### Required action
Each line of the material is to be written out exactly.

Start of Data section

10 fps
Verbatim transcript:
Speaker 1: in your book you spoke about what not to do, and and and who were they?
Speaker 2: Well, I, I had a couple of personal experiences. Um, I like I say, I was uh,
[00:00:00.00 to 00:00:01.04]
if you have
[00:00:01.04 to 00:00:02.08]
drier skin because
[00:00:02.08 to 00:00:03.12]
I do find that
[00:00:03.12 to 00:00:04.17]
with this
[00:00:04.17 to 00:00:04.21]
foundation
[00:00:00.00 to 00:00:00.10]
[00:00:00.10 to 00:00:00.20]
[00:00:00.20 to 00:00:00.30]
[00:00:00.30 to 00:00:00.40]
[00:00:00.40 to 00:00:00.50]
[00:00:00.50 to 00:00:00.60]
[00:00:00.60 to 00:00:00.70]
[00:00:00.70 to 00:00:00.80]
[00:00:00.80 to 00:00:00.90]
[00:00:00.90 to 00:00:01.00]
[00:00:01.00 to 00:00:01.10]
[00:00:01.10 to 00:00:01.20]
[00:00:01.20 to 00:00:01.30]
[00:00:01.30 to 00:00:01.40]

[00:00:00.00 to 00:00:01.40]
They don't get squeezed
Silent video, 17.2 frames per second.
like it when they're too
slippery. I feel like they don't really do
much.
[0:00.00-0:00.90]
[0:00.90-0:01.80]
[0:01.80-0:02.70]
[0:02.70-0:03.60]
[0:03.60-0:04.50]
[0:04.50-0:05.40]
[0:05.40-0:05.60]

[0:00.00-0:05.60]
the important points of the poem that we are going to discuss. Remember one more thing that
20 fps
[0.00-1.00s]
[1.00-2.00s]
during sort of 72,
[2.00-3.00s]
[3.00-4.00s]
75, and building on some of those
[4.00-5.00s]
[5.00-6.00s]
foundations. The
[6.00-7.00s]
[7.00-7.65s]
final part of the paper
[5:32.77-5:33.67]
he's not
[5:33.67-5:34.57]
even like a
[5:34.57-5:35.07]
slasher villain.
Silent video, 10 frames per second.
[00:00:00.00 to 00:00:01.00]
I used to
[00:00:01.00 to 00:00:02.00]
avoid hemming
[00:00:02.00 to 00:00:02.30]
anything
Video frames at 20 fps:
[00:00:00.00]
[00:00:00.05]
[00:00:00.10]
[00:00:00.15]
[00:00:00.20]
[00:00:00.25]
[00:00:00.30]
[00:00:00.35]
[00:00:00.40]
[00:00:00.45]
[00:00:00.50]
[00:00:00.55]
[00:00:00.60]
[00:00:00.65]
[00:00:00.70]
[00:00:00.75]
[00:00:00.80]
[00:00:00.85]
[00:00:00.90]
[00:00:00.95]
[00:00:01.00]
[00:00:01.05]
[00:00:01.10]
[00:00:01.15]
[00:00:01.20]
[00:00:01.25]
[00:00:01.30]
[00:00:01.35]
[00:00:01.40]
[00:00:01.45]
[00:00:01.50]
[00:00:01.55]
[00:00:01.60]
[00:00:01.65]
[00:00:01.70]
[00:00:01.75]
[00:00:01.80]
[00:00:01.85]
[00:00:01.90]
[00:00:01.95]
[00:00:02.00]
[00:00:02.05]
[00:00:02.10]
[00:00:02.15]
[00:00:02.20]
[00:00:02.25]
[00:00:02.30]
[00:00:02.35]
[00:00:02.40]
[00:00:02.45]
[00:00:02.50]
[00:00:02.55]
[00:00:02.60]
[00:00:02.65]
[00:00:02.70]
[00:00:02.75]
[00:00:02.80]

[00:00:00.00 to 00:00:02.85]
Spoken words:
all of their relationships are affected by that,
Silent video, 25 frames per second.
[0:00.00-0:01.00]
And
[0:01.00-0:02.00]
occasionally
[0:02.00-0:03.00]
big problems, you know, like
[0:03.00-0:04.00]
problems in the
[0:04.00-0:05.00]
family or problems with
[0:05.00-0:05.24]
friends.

End of Data section

### Answer to this problem
10 fps
Verbatim transcript:
Speaker 1: in your book you spoke about what not to do, and and and who were they?
Speaker 2: Well, I, I had a couple of personal experiences. Um, I like I say, I was uh,
[00:00:00.00 to 00:00:01.04]
if you have
[00:00:01.04 to 00:00:02.08]
drier skin because
[00:00:02.08 to 00:00:03.12]
I do find that
[00:00:03.12 to 00:00:04.17]
with this
[00:00:04.17 to 00:00:04.21]
foundation
[00:00:00.00 to 00:00:00.10]
[00:00:00.10 to 00:00:00.20]
[00:00:00.20 to 00:00:00.30]
[00:00:00.30 to 00:00:00.40]
[00:00:00.40 to 00:00:00.50]
[00:00:00.50 to 00:00:00.60]
[00:00:00.60 to 00:00:00.70]
[00:00:00.70 to 00:00:00.80]
[00:00:00.80 to 00:00:00.90]
[00:00:00.90 to 00:00:01.00]
[00:00:01.00 to 00:00:01.10]
[00:00:01.10 to 00:00:01.20]
[00:00:01.20 to 00:00:01.30]
[00:00:01.30 to 00:00:01.40]

[00:00:00.00 to 00:00:01.40]
They don't get squeezed
Silent video, 17.2 frames per second.
like it when they're too
slippery. I feel like they don't really do
much.
[0:00.00-0:00.90]
[0:00.90-0:01.80]
[0:01.80-0:02.70]
[0:02.70-0:03.60]
[0:03.60-0:04.50]
[0:04.50-0:05.40]
[0:05.40-0:05.60]

[0:00.00-0:05.60]
the important points of the poem that we are going to discuss. Remember one more thing that
20 fps
[0.00-1.00s]
[1.00-2.00s]
during sort of 72,
[2.00-3.00s]
[3.00-4.00s]
75, and building on some of those
[4.00-5.00s]
[5.00-6.00s]
foundations. The
[6.00-7.00s]
[7.00-7.65s]
final part of the paper
[5:32.77-5:33.67]
he's not
[5:33.67-5:34.57]
even like a
[5:34.57-5:35.07]
slasher villain.
Silent video, 10 frames per second.
[00:00:00.00 to 00:00:01.00]
I used to
[00:00:01.00 to 00:00:02.00]
avoid hemming
[00:00:02.00 to 00:00:02.30]
anything
Video frames at 20 fps:
[00:00:00.00]
[00:00:00.05]
[00:00:00.10]
[00:00:00.15]
[00:00:00.20]
[00:00:00.25]
[00:00:00.30]
[00:00:00.35]
[00:00:00.40]
[00:00:00.45]
[00:00:00.50]
[00:00:00.55]
[00:00:00.60]
[00:00:00.65]
[00:00:00.70]
[00:00:00.75]
[00:00:00.80]
[00:00:00.85]
[00:00:00.90]
[00:00:00.95]
[00:00:01.00]
[00:00:01.05]
[00:00:01.10]
[00:00:01.15]
[00:00:01.20]
[00:00:01.25]
[00:00:01.30]
[00:00:01.35]
[00:00:01.40]
[00:00:01.45]
[00:00:01.50]
[00:00:01.55]
[00:00:01.60]
[00:00:01.65]
[00:00:01.70]
[00:00:01.75]
[00:00:01.80]
[00:00:01.85]
[00:00:01.90]
[00:00:01.95]
[00:00:02.00]
[00:00:02.05]
[00:00:02.10]
[00:00:02.15]
[00:00:02.20]
[00:00:02.25]
[00:00:02.30]
[00:00:02.35]
[00:00:02.40]
[00:00:02.45]
[00:00:02.50]
[00:00:02.55]
[00:00:02.60]
[00:00:02.65]
[00:00:02.70]
[00:00:02.75]
[00:00:02.80]

[00:00:00.00 to 00:00:02.85]
Spoken words:
all of their relationships are affected by that,
Silent video, 25 frames per second.
[0:00.00-0:01.00]
And
[0:01.00-0:02.00]
occasionally
[0:02.00-0:03.00]
big problems, you know, like
[0:03.00-0:04.00]
problems in the
[0:04.00-0:05.00]
family or problems with
[0:05.00-0:05.24]
friends.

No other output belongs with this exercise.